CSS Write for Us
We learned the fundamentals of CSS, what it is for, and how to write simple style sheets. This lesson will see how a browser processes CSS and HTML and turns them into a web page.
How does CSS work?
When a browser displays a document, it has to combine its content with its style information. Then, it processes the form in several stages that we list below. Note that this is a simplified version of what happens when a browser loads a web page and that different browsers handle it differently. But it is something like this.
- The browser loads the HTML code (receives it from the network, for example).
- Convert the HTML into a DOM (Document Object Model). The DOM represents the document in the computer’s memory. The DOM explain in more detail in the next section.
- The browser then retrieves most of the resources referenced by the HTML document, such as embedded images and videos … and linked CSS! JavaScript is covered a bit later in the process, and we won’t talk about that here to keep things simple.
- The browser parses the requested CSS and sorts the different rules according to their selector types in other “cubes,” e.g., element, class, ID. So on. Then, based on the selectors found, it determines which rules will be applied to which nodes in the DOM and arranges them for layout if necessary (this intermediate step is called the render tree).
- The render tree is created in the structure where it should appear after applying it.
- The visual representation of the page is displayed on the screen (this step is called painting).
About the DOM
A DOM has a tree-like structure. Every element, attribute, and a chunk of text in the markup language becomes a DOM node in the tree structure. Their association defines nodes to other DOM nodes. Some basics are parents of child nodes, and child nodes have siblings.
Understanding the DOM will help you design, debug, and maintain your CSS as your CSS and document content area in the DOM. When working with the browser’s DevTools, navigate the DOM while selecting elements to see what rules apply.
What if a browser encounters CSS it doesn’t understand?
In a previous lesson, I mentioned that not all browsers implement new CSS at the same time. Also, many people do not use the latest version of a browser. Since CSS is constantly evolving and therefore ahead of what browsers can detect, you might be wondering what happens when a browser encounters a CSS selector or declaration that it doesn’t identify.
If a browser parses your rules and finds a property or value that it doesn’t understand, it ignores it and goes to the following statement. What happens when you mistake and misspell parcel or weight, or when the property or value is too new and not yet supported by the browser.
When a browser encounters a selector that it doesn’t understand, it simply ignores the fundamental rule and moves on to the next one.

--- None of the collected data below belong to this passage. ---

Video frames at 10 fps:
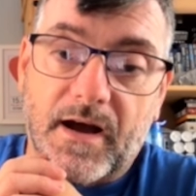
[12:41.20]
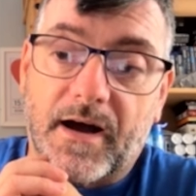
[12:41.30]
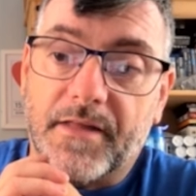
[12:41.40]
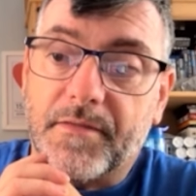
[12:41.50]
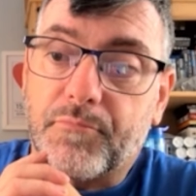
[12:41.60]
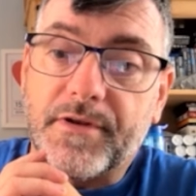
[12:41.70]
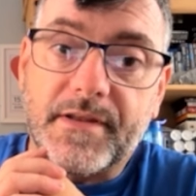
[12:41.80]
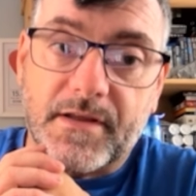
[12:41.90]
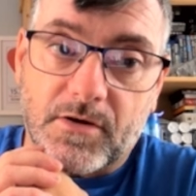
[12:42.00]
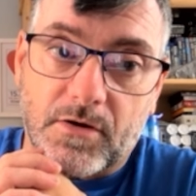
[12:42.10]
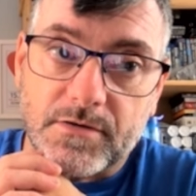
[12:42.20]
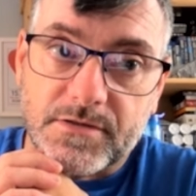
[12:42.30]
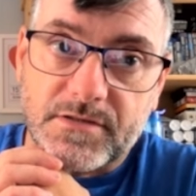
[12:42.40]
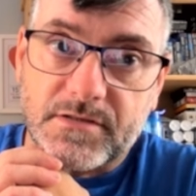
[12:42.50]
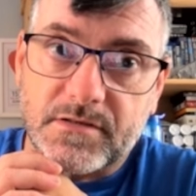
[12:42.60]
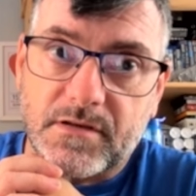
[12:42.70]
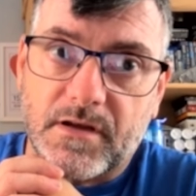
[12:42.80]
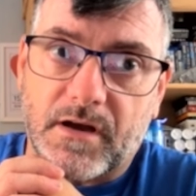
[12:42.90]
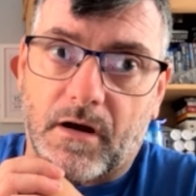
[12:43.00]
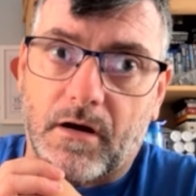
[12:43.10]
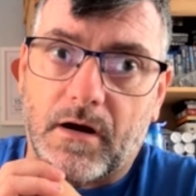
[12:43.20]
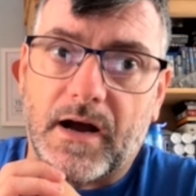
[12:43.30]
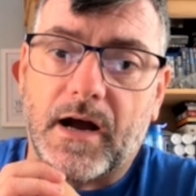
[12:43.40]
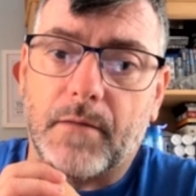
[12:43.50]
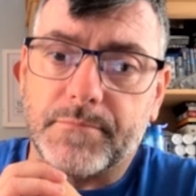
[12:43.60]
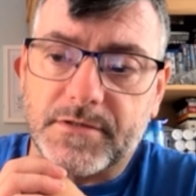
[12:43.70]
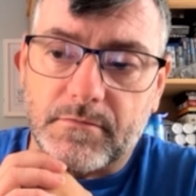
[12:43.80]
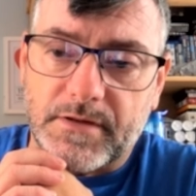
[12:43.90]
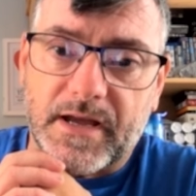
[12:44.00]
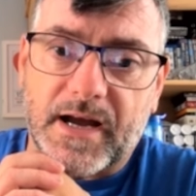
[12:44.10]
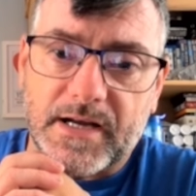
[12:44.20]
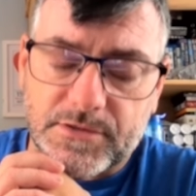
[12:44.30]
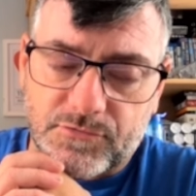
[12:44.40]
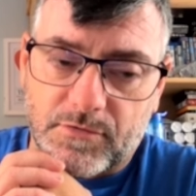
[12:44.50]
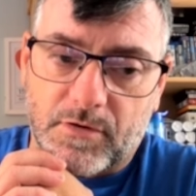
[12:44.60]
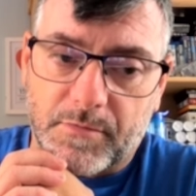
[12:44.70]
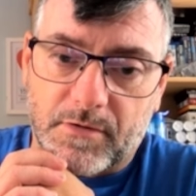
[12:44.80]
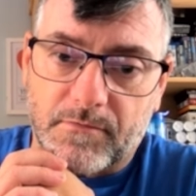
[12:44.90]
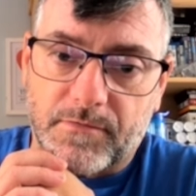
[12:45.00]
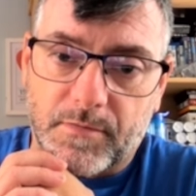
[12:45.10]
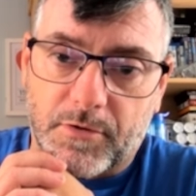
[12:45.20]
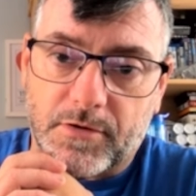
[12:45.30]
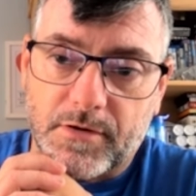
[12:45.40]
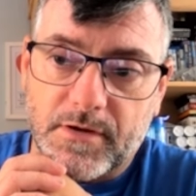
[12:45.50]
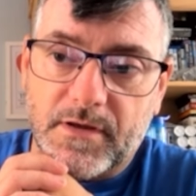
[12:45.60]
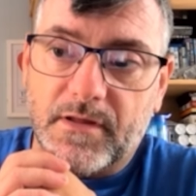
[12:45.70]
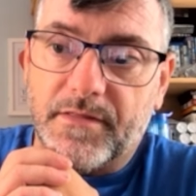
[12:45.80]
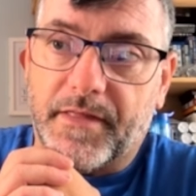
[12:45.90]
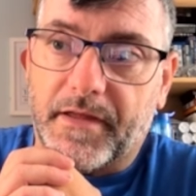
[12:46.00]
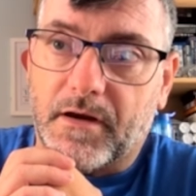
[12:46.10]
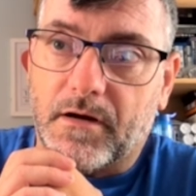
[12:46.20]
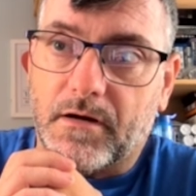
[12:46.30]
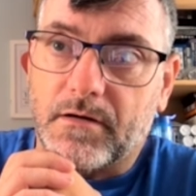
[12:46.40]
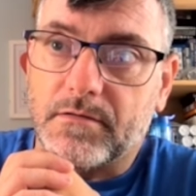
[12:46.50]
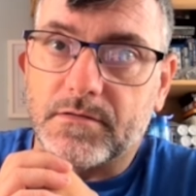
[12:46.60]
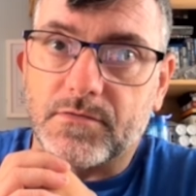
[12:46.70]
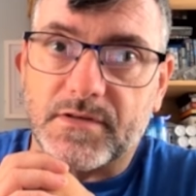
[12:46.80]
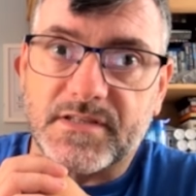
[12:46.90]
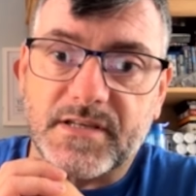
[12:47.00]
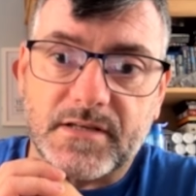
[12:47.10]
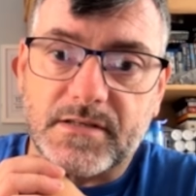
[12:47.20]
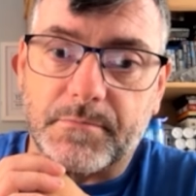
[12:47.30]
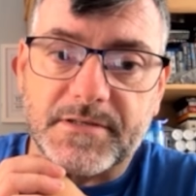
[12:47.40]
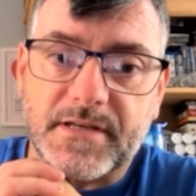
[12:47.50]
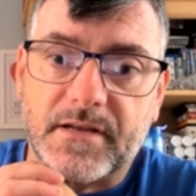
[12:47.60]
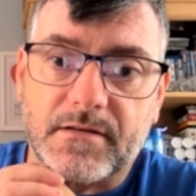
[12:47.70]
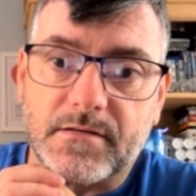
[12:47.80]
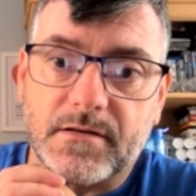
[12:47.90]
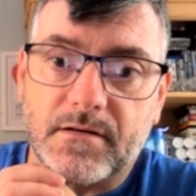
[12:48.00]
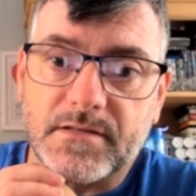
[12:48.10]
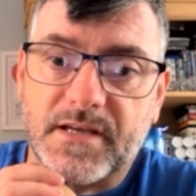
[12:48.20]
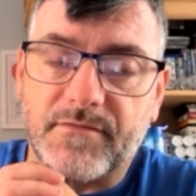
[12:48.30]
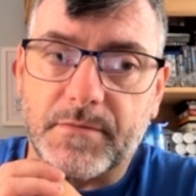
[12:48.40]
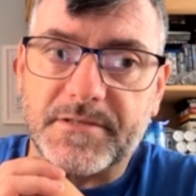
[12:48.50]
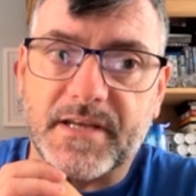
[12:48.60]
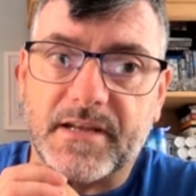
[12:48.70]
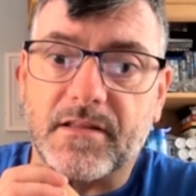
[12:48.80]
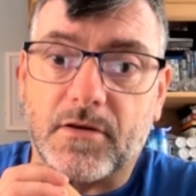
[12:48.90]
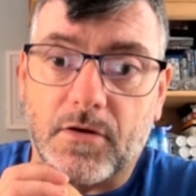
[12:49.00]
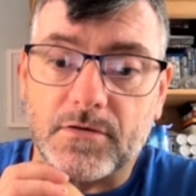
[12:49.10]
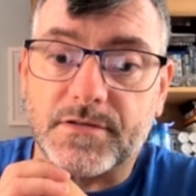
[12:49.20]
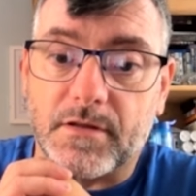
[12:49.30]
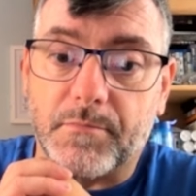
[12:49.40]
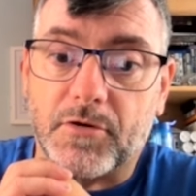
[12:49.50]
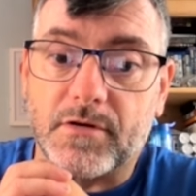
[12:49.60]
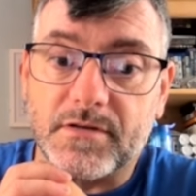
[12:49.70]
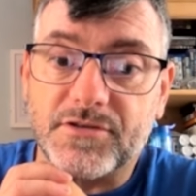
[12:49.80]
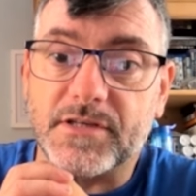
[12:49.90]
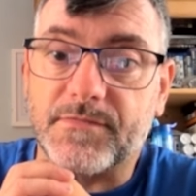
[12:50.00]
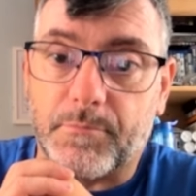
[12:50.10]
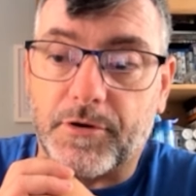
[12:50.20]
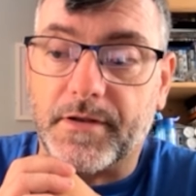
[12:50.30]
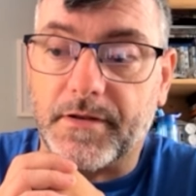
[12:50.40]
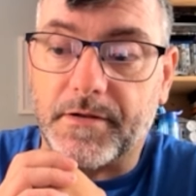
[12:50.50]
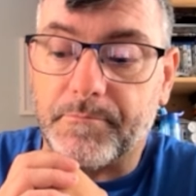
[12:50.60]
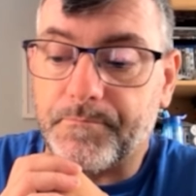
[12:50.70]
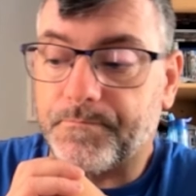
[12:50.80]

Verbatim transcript: and the printing costs are absolutely astronomical for the book. They are sort of 60%, 70% of the cost of the book just for printing.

In the example below, I used the UK English spelling for the color, which overrides this property because it is not recognized. So my heel wasn’t blue. However, all other CSS apply; only the invalid line ignore.
This behavior is instrumental. That means you can use the new CSS to improve, knowing that the browser will get the new feature if it is not understood. So along with how the waterfall works and the fact that browsers use the latest CSS they find in a stylesheet when you have two rules with the same specificity, you can also offer browsers that don’t fund the new CSS.

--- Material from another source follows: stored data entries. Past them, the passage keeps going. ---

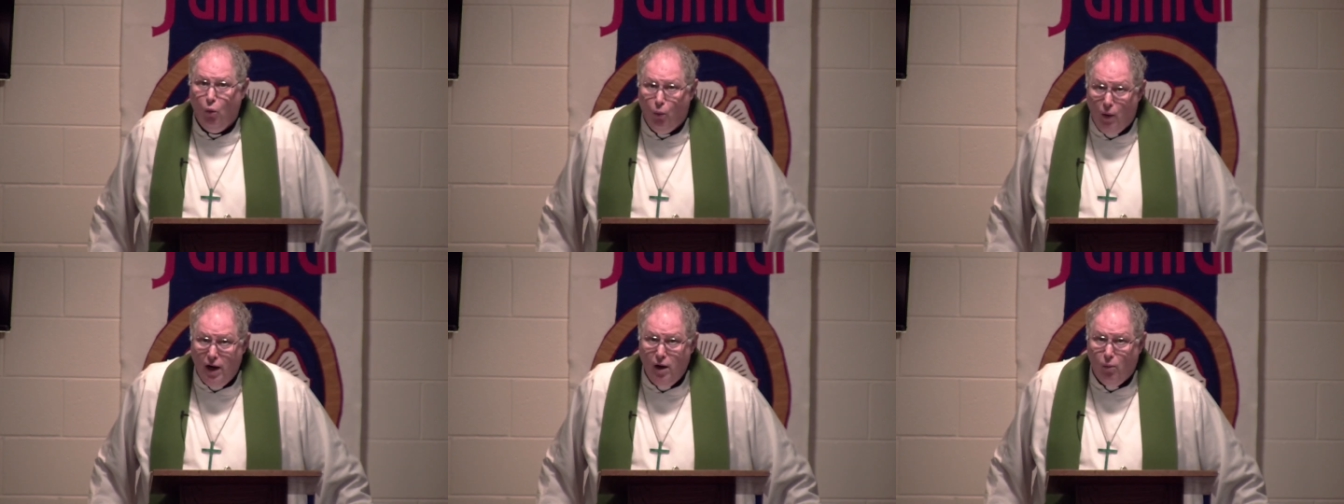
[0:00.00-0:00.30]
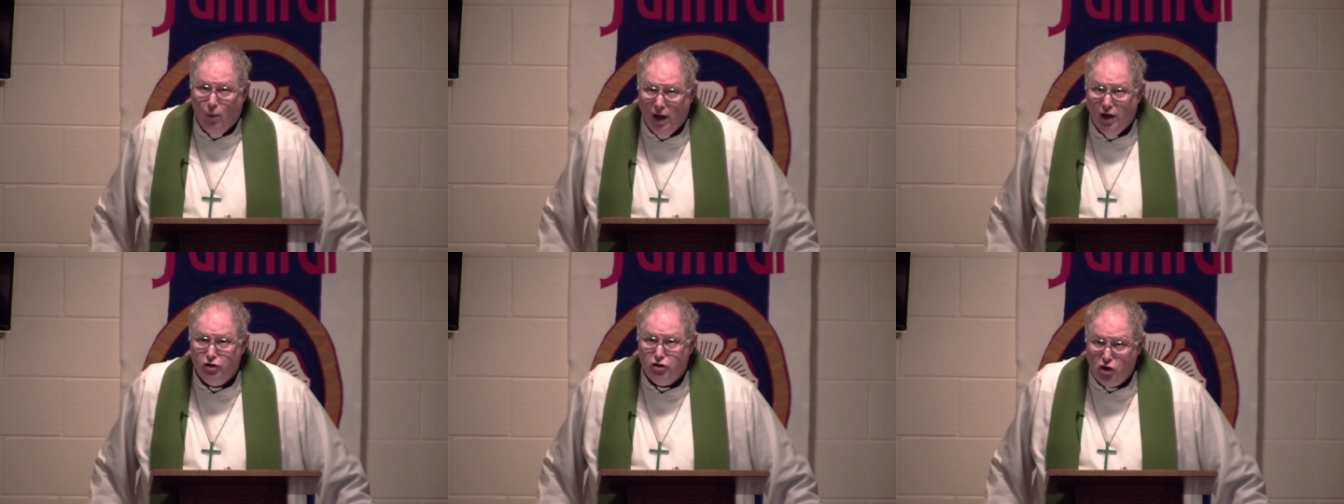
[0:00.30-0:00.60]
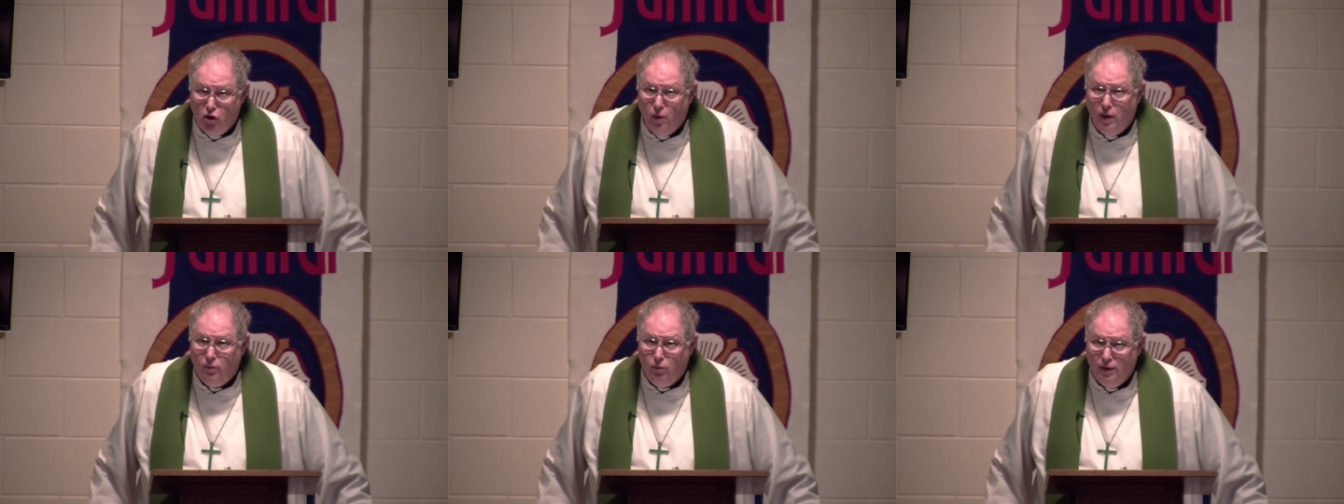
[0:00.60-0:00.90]
we will
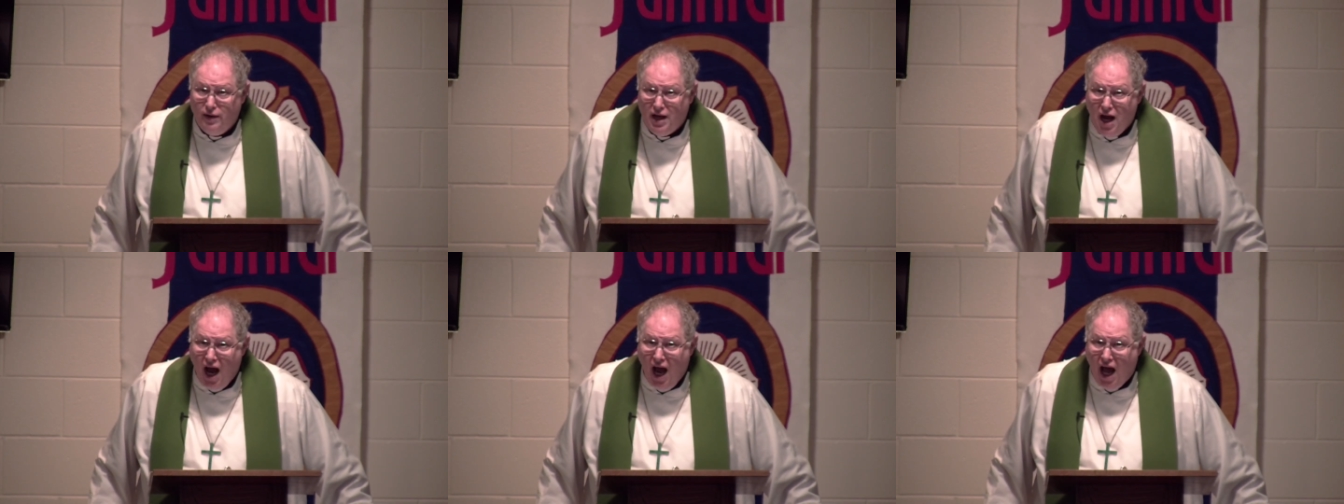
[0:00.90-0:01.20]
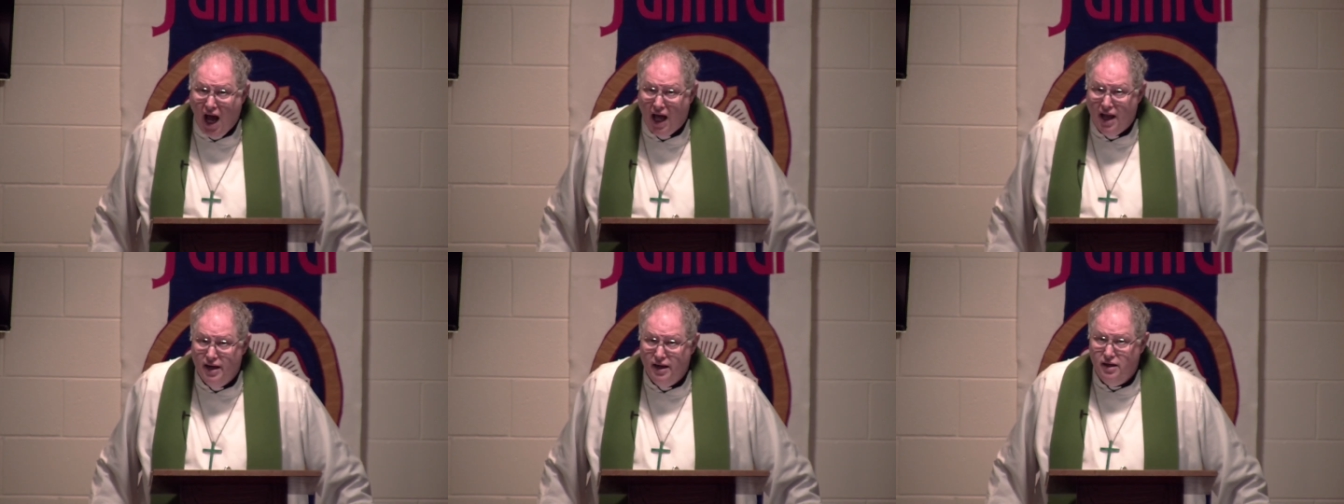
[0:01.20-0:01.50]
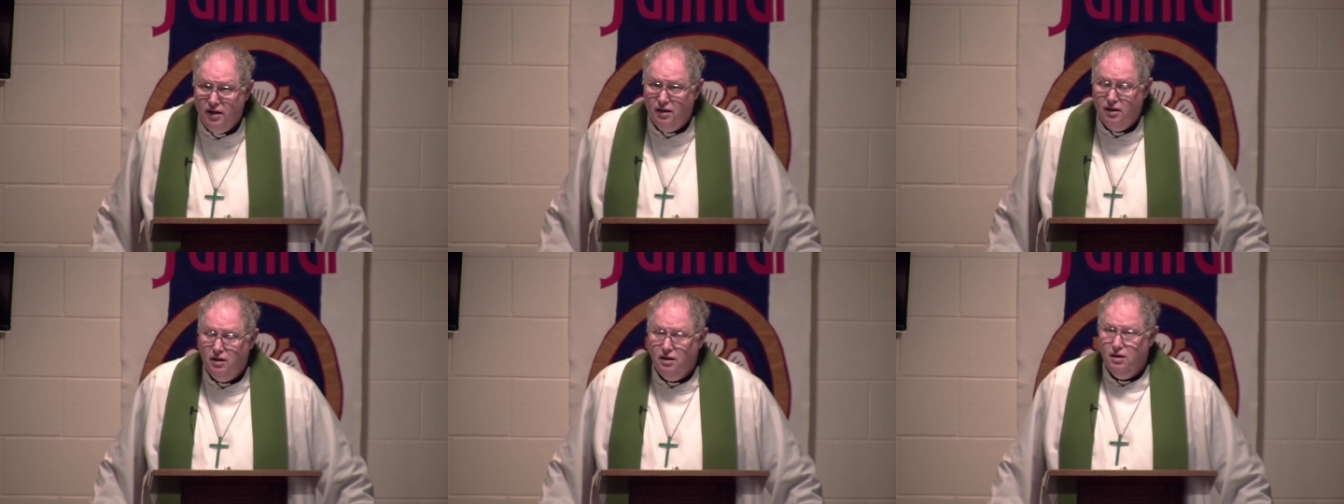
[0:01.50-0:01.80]
do it with
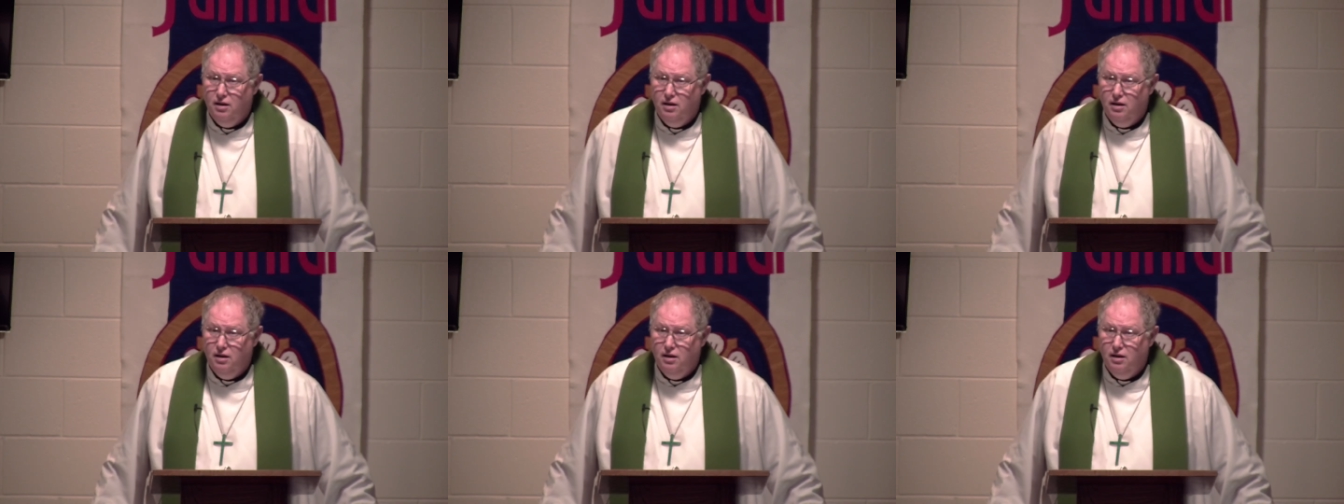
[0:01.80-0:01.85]
God.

That works especially fine when you want to use relatively new values and are not supported everywhere. For example, some major browsers do not support calc () as a value. You could specify a backing width for a box in pixels and then select a width with a calc () value of 100% – 50px. Older browsers use the pixel version and ignore the line for calc () because they don’t understand it. Newer browsers interpret the line with pixels but then overwrite it with calc (), as this line appears later in the cascade.